Political prediction markets have steadily gain popularity. However, it was not until this year when the prediction markets entered the mainstream. The market prices on the outcomes such as the results from the primaries and Brexit vote were treated equally, if not more valid than the opinion polls. This went so far even to imply that there is something wrong with the polls that would suggest a different outcome. After all, the markets must know something that we don’t, right?
This question got its answer as the votes were tallied. The political prediction markets have failed spectacularly. Not only that the markets missed the outcomes, but they were completely misleading. What was obvious to the pollsters, was not clear to a sophisticated pool of market traders. How come? The experience in using prediction markets for risk assessment of project outcomes may provide some clues.
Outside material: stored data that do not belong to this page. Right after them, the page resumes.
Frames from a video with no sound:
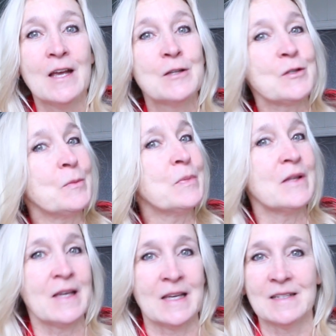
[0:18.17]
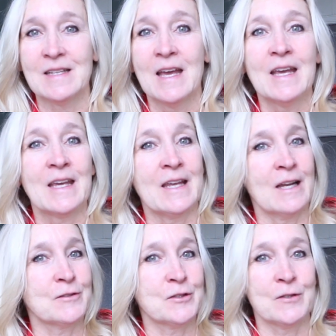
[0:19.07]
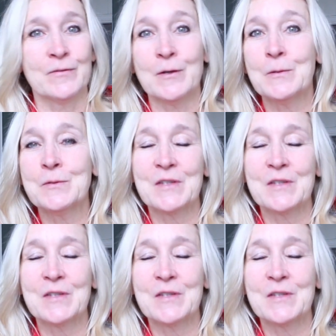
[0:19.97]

So please get out your phones,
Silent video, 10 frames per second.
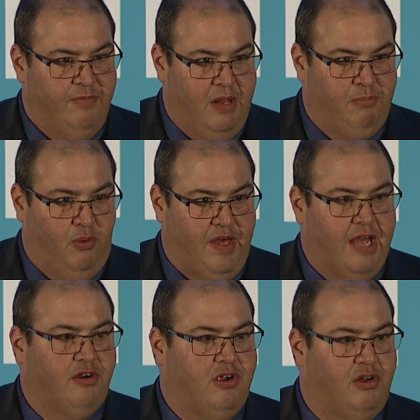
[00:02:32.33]
in both
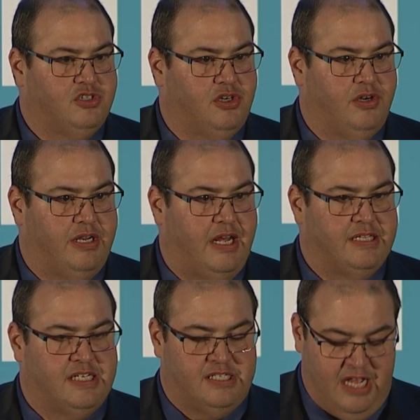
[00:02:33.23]
agriculture and
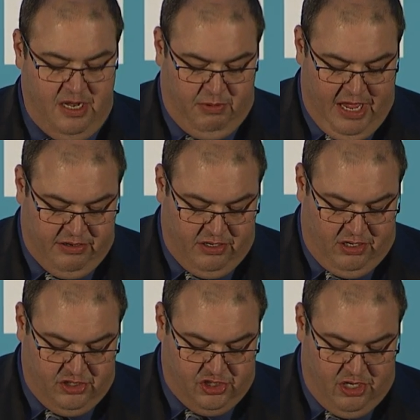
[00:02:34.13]
sustainable
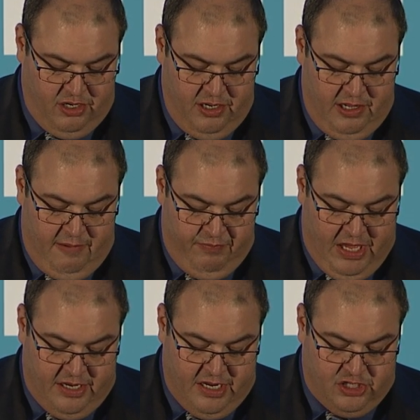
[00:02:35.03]
agriculture
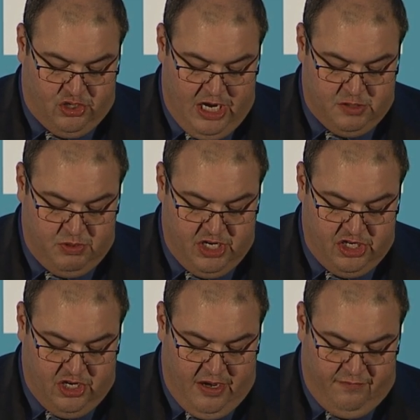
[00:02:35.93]
and
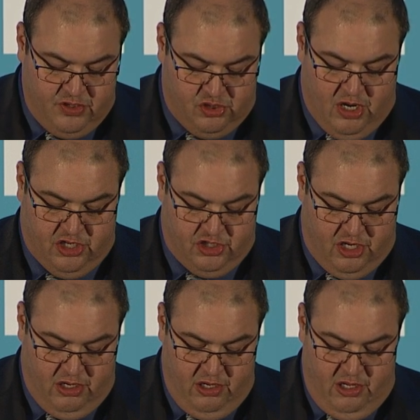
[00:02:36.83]
transportation
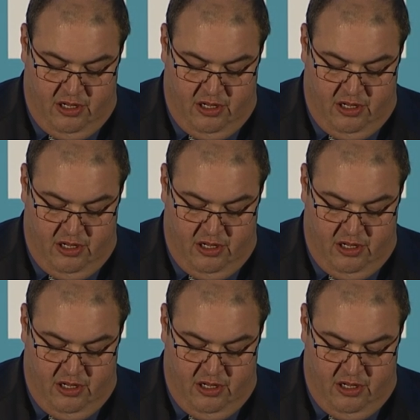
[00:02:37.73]
infrastructure,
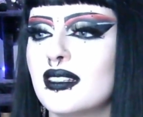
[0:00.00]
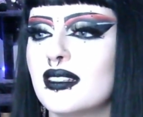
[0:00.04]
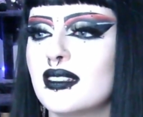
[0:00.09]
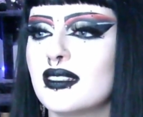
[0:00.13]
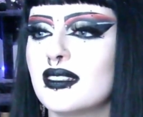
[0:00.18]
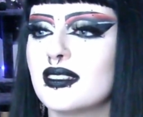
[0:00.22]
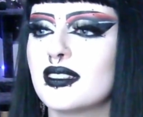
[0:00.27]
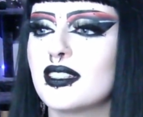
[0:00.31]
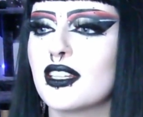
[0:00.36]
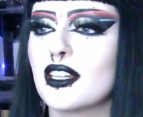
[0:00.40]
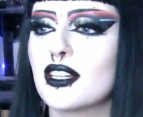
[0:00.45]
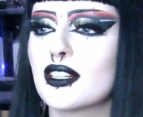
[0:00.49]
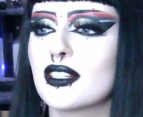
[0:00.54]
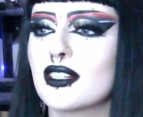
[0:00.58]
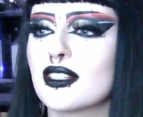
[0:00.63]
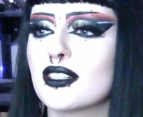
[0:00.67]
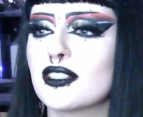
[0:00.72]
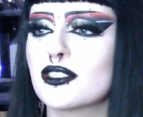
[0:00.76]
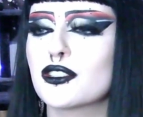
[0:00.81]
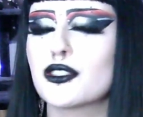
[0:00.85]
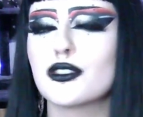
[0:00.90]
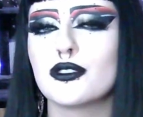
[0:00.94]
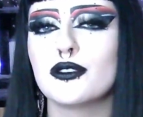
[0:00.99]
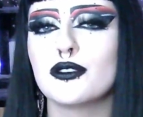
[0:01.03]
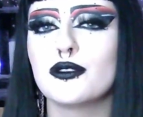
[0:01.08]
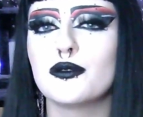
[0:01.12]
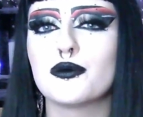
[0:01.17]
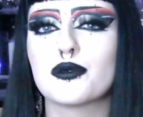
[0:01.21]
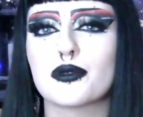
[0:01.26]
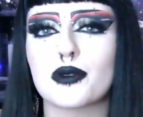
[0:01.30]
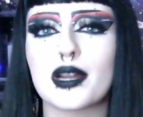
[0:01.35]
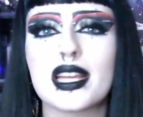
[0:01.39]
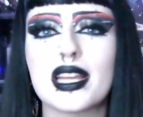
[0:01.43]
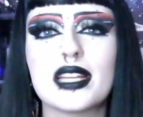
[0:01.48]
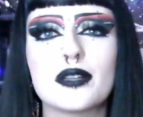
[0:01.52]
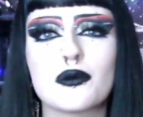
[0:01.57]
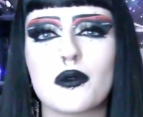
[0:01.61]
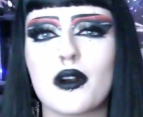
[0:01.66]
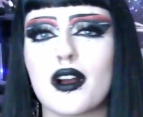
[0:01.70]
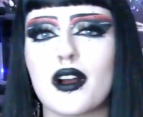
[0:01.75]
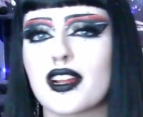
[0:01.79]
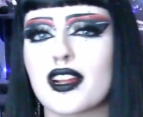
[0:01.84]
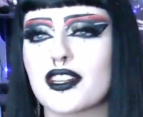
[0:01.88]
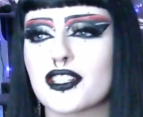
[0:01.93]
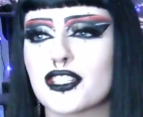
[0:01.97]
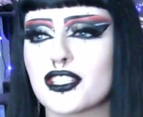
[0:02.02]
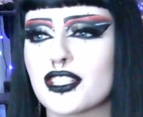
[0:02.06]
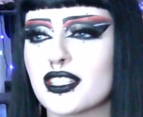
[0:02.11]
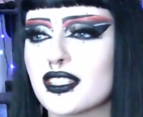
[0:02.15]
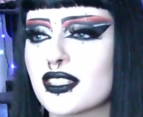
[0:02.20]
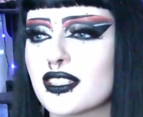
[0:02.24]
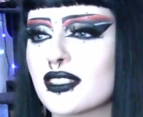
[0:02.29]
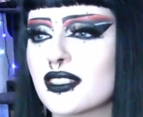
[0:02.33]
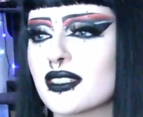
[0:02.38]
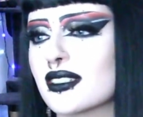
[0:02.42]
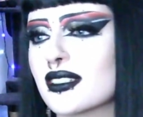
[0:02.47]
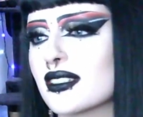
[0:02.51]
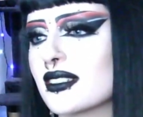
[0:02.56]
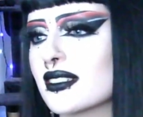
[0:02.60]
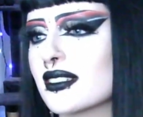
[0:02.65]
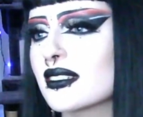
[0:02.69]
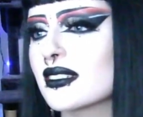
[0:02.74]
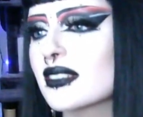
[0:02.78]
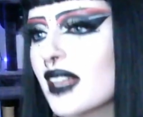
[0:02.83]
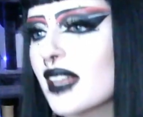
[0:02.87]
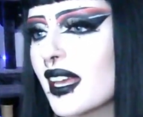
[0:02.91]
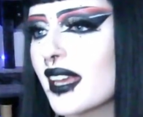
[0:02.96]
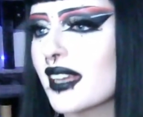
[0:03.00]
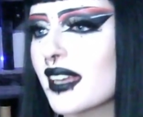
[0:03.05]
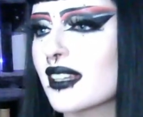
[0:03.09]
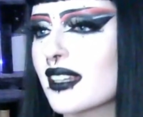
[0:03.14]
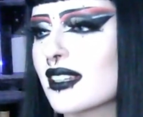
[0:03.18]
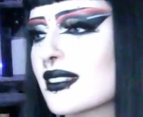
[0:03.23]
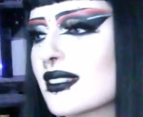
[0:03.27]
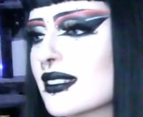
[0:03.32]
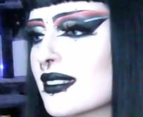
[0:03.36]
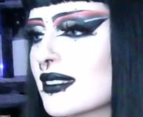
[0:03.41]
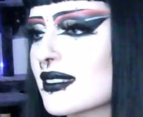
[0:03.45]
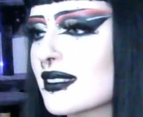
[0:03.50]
they're too brainwashed in their, like,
Prediction markets are about disclosing private information in the form of a trade. This is important to remember. So, if one structures the outcome “stock” to be in a different domain then the available information, then such information becomes irrelevant. For example, in project prediction markets the outcomes must match the “traders’ information domain; project managers do not place bets on the outcomes of work packages, neither do work crew staff place bets on the outcomes of the bidding process. In other words, unique insights of the traders and the definition of the outcome i.e. “stock” must match. So, are the traders in political prediction markets statisticians that can interpret changes in polling numbers? Experts in sociology that can analyze social trends? Probably not. They are likely a biased sample of a segment of the population; a pool of upper and middle class overeducated individuals. In fact, while they were wrong in predicting the outcome of the overall vote, they were correct in predicting the outcomes within their demographics. Again, the insights must match the definition of the outcome. If there is not relevant private information, then traders start relying on the market price data as the source of information - creating typical herd-type behavior and feedback loop as described in a recent Slate article.
However, the problems do not end there. One of the most significant issues in application of prediction markets in project risk analysis is the managerial control problem. The traders do not only consider the likelihood of an outcome, but also the capacity/willingness of the management team to address it proactively. In other words, the betting odds were driven by the confidence that the "manager" would prevent the unfavorable outcome. For example, if the outcome is schedule overrun, then a significant delay in some of the activities on the critical path may prompt project management team to accelerate subsequent activities in order to make the deadline. Something similar was going in political prediction area; ‘the manager” was perceived to be in control. That signal has overshadowed other more relevant information coming from the polls. To be even more ironic, “the manager” took the prediction market prices as a signal that no further actions are required, creating a perfect reinforcing loop in which the reality fails to be acknowledged.
In spite of these and similar difficulties such as trading volumes, the number of traders, the total available funds and others, the markets could provide a great tool for forecasting and risk assessment. In fact, in project management applications many of these methodological issues have been already addressed. Hence, there is no reason why this should not be the case with political prediction markets.